[[ Input open ]]

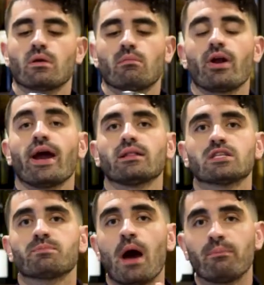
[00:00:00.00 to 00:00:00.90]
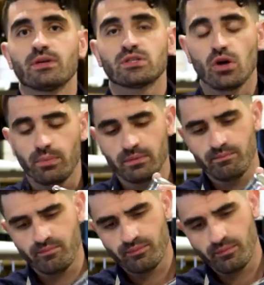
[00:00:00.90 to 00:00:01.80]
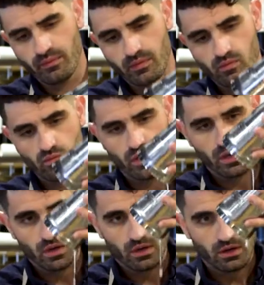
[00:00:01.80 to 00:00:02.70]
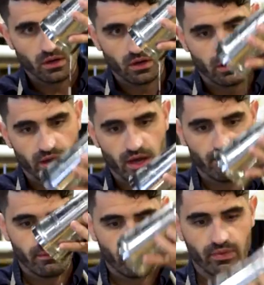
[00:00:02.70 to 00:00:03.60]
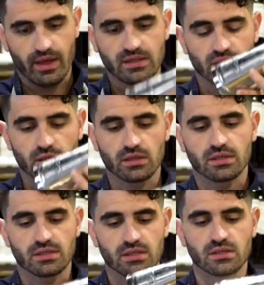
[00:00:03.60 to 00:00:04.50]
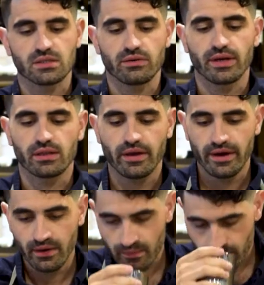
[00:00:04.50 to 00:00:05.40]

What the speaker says: But all right, let's pop this open. Oh, yep. That's a good consistency right there.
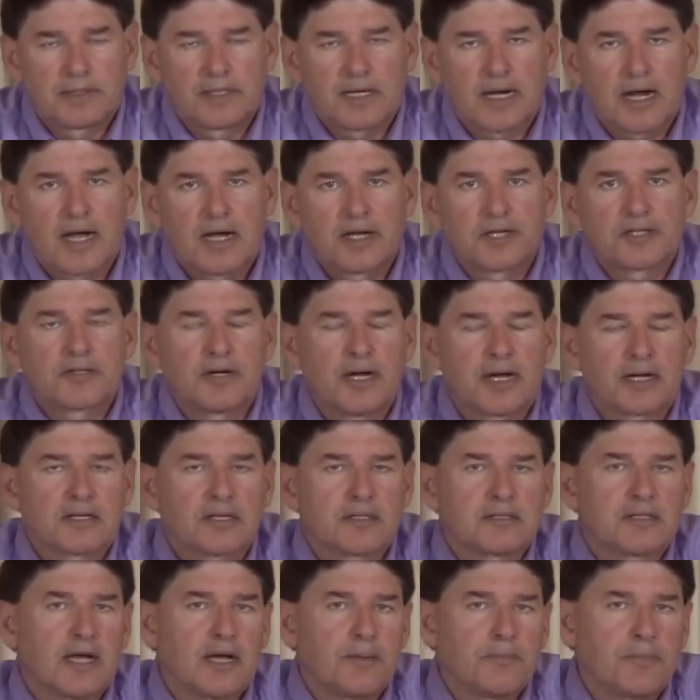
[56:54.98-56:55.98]
But the
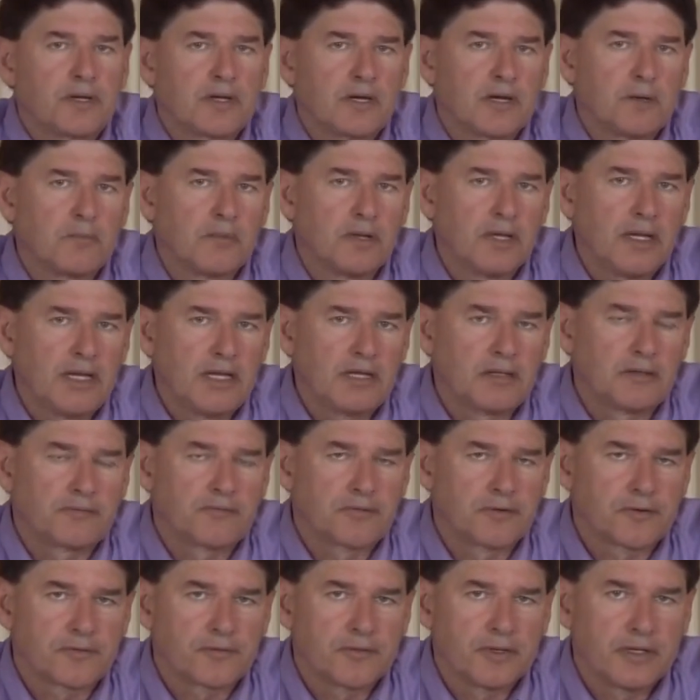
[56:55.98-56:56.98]
contract does not become legal
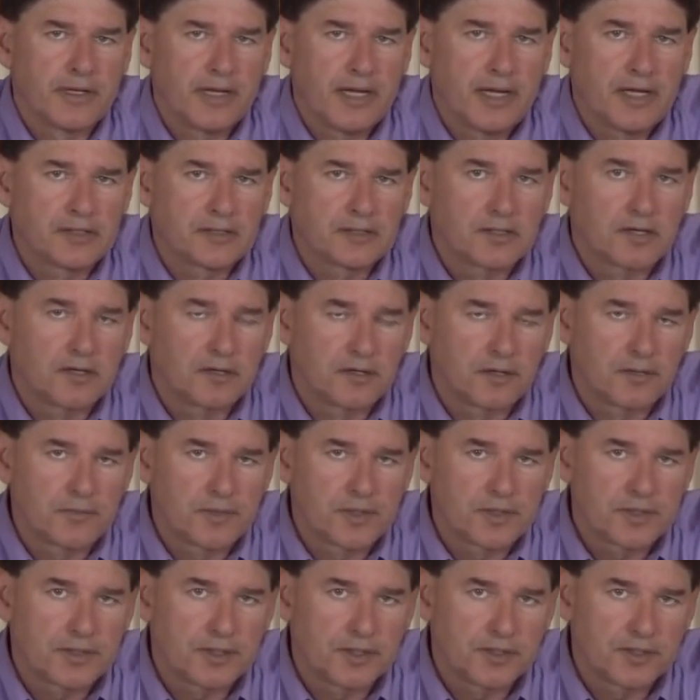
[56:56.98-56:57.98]
for three days under the
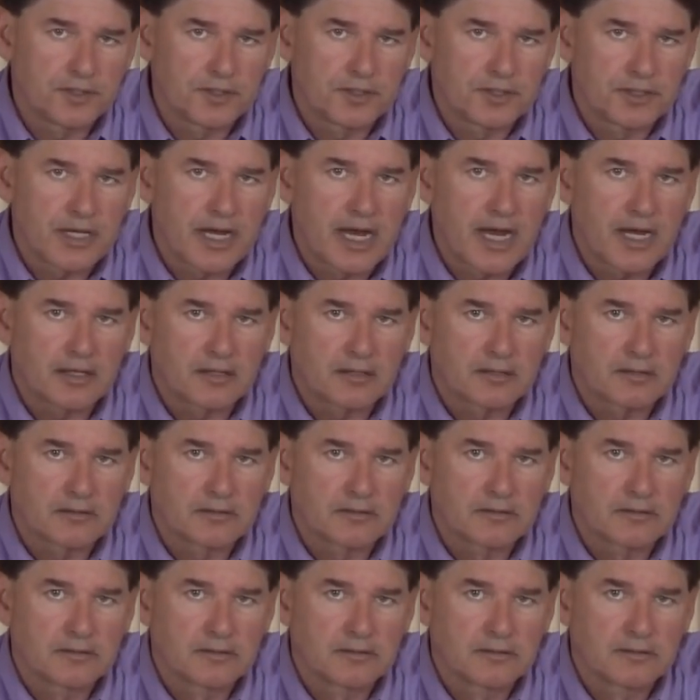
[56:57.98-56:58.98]
Rescissions Act,
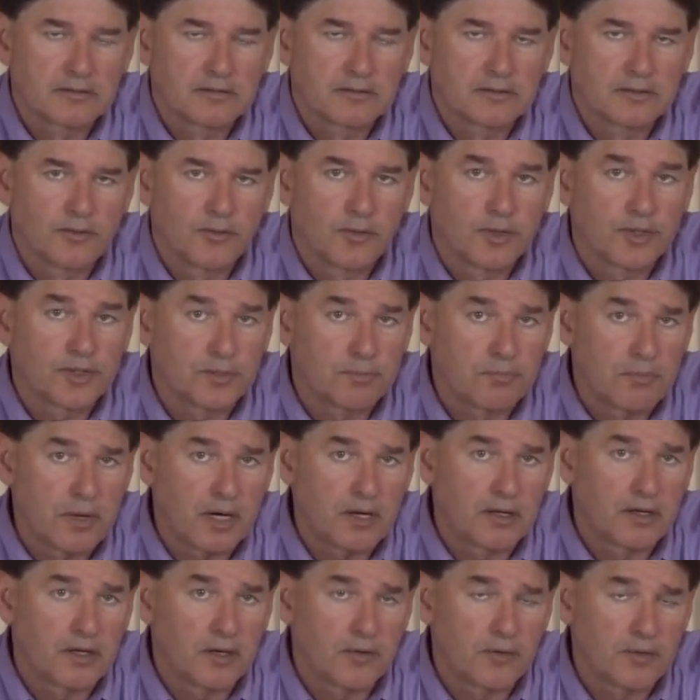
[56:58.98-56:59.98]
which
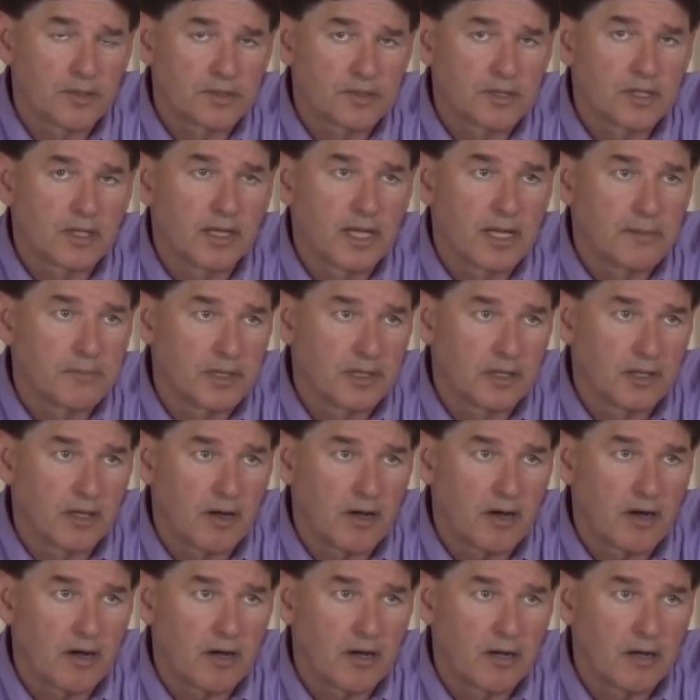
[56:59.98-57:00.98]
better known as the Lemon
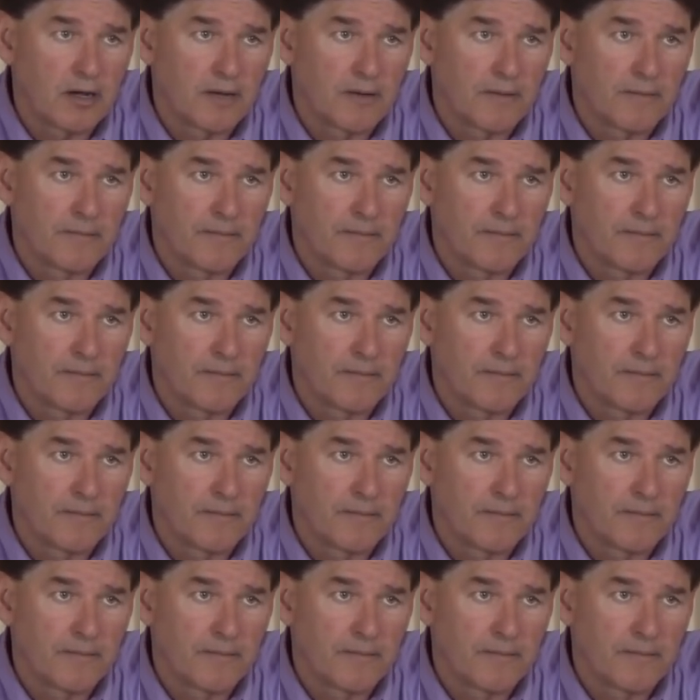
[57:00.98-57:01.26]
Law.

[[ Input closed ]]

### Directions
Give the listing again exactly, excluding pictures.

### Response box
[00:00:00.00 to 00:00:00.90]
[00:00:00.90 to 00:00:01.80]
[00:00:01.80 to 00:00:02.70]
[00:00:02.70 to 00:00:03.60]
[00:00:03.60 to 00:00:04.50]
[00:00:04.50 to 00:00:05.40]

What the speaker says: But all right, let's pop this open. Oh, yep. That's a good consistency right there.
[56:54.98-56:55.98]
But the
[56:55.98-56:56.98]
contract does not become legal
[56:56.98-56:57.98]
for three days under the
[56:57.98-56:58.98]
Rescissions Act,
[56:58.98-56:59.98]
which
[56:59.98-57:00.98]
better known as the Lemon
[57:00.98-57:01.26]
Law.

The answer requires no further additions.